- [What to work on]
Exclude pictures; retype the lines below from the line containing "[0:00.40-0:00.80]" through the end of the records, both ends kept.

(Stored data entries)
※

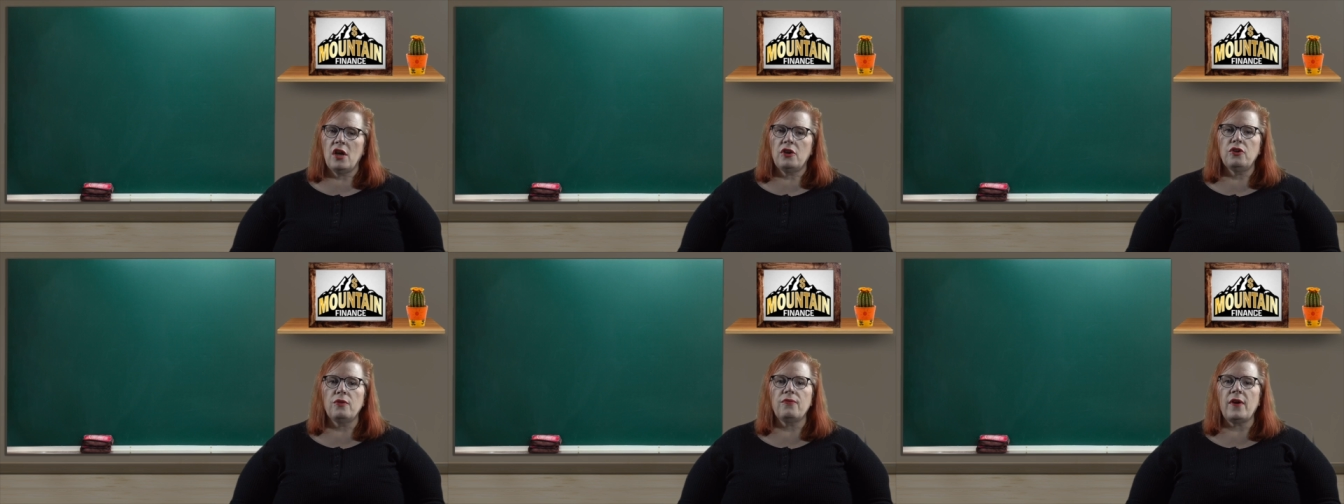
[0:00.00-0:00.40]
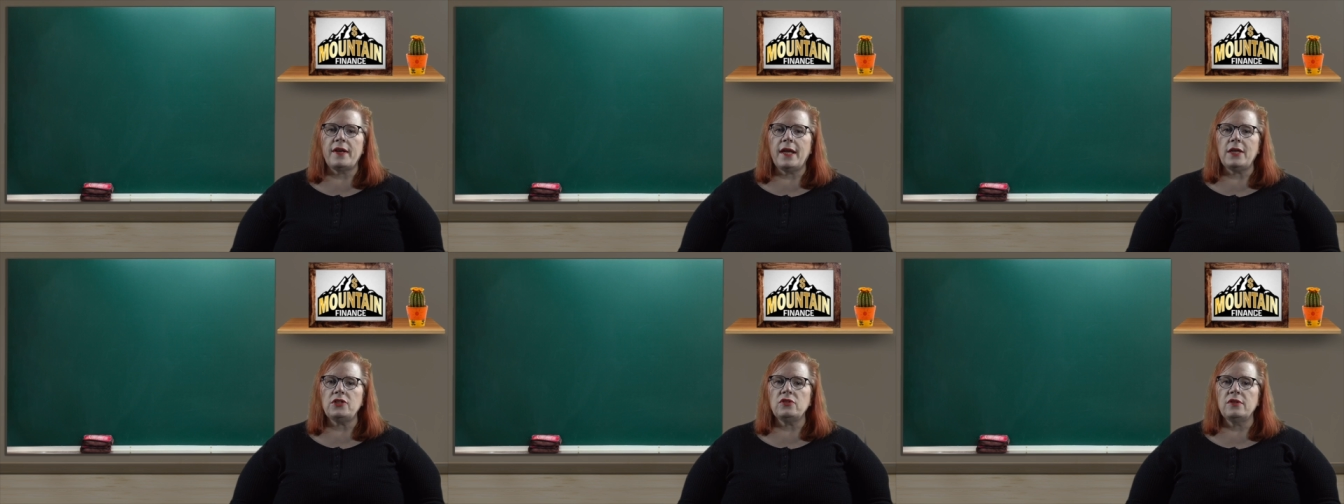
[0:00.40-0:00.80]
Your
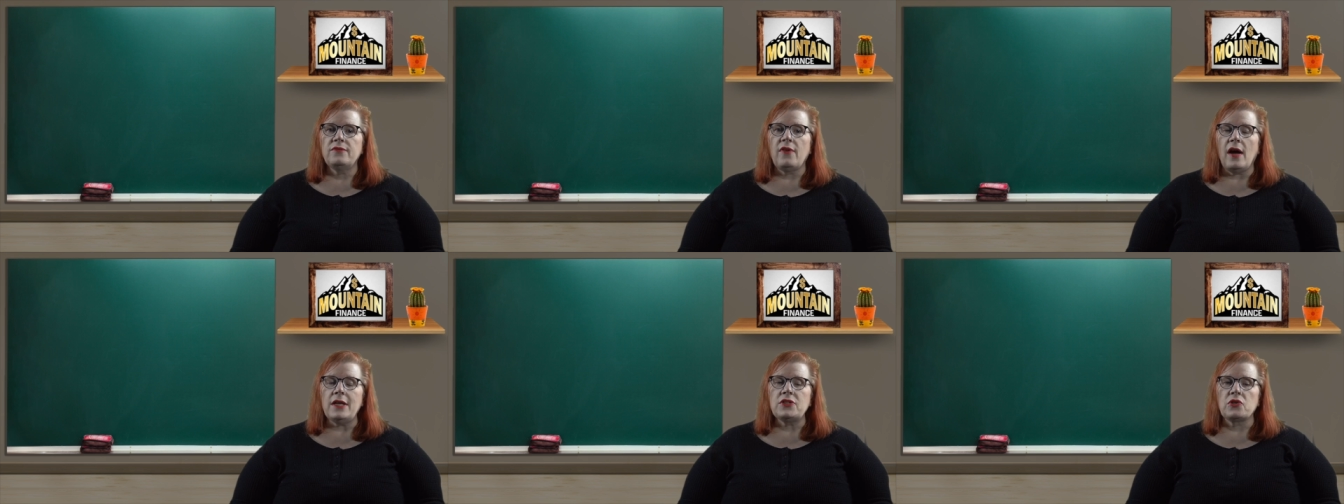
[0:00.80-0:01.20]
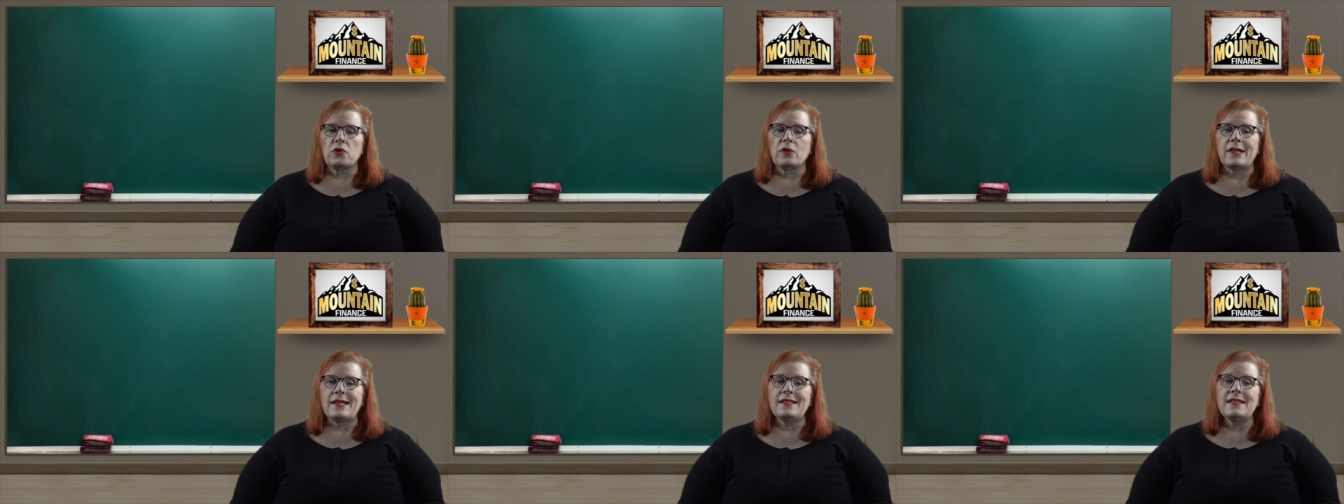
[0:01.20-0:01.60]
financial
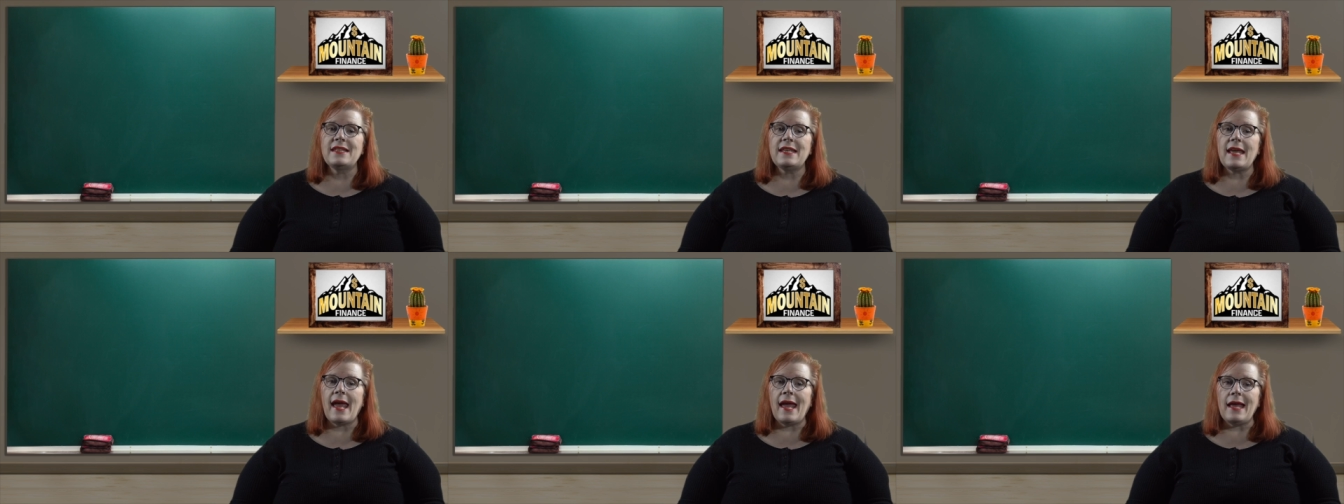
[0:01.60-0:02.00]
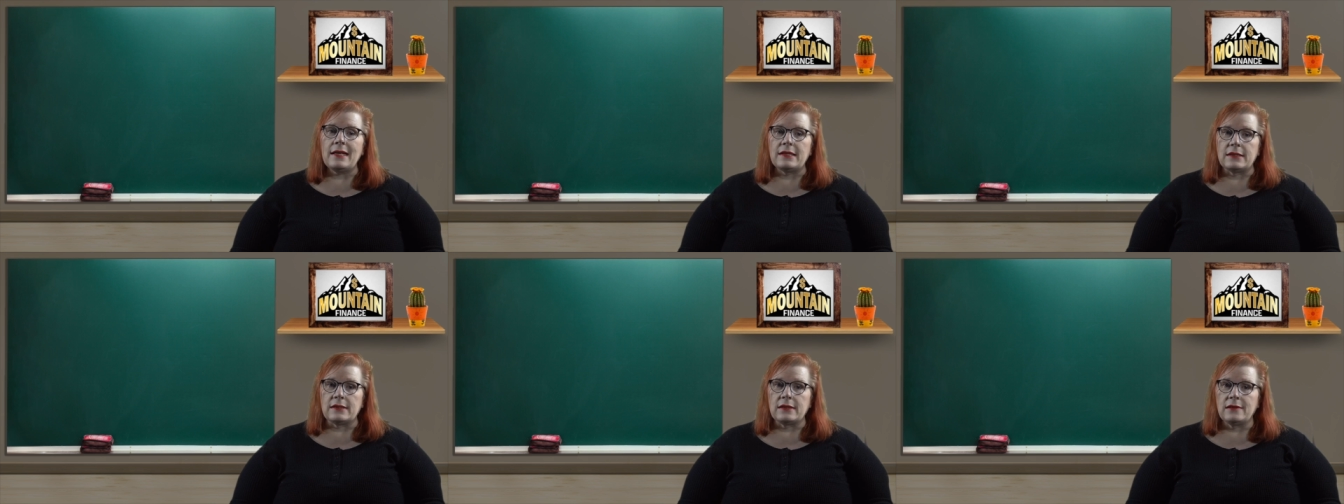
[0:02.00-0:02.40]
advisor is the
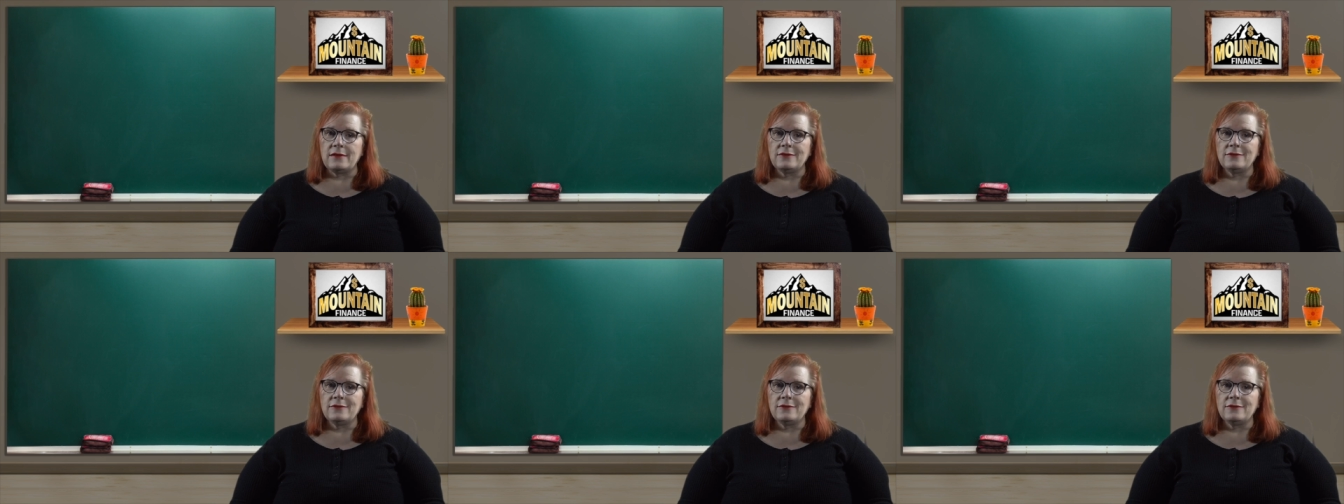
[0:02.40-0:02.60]
end.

※

- [Your solution]
[0:00.40-0:00.80]
Your
[0:00.80-0:01.20]
[0:01.20-0:01.60]
financial
[0:01.60-0:02.00]
[0:02.00-0:02.40]
advisor is the
[0:02.40-0:02.60]
end.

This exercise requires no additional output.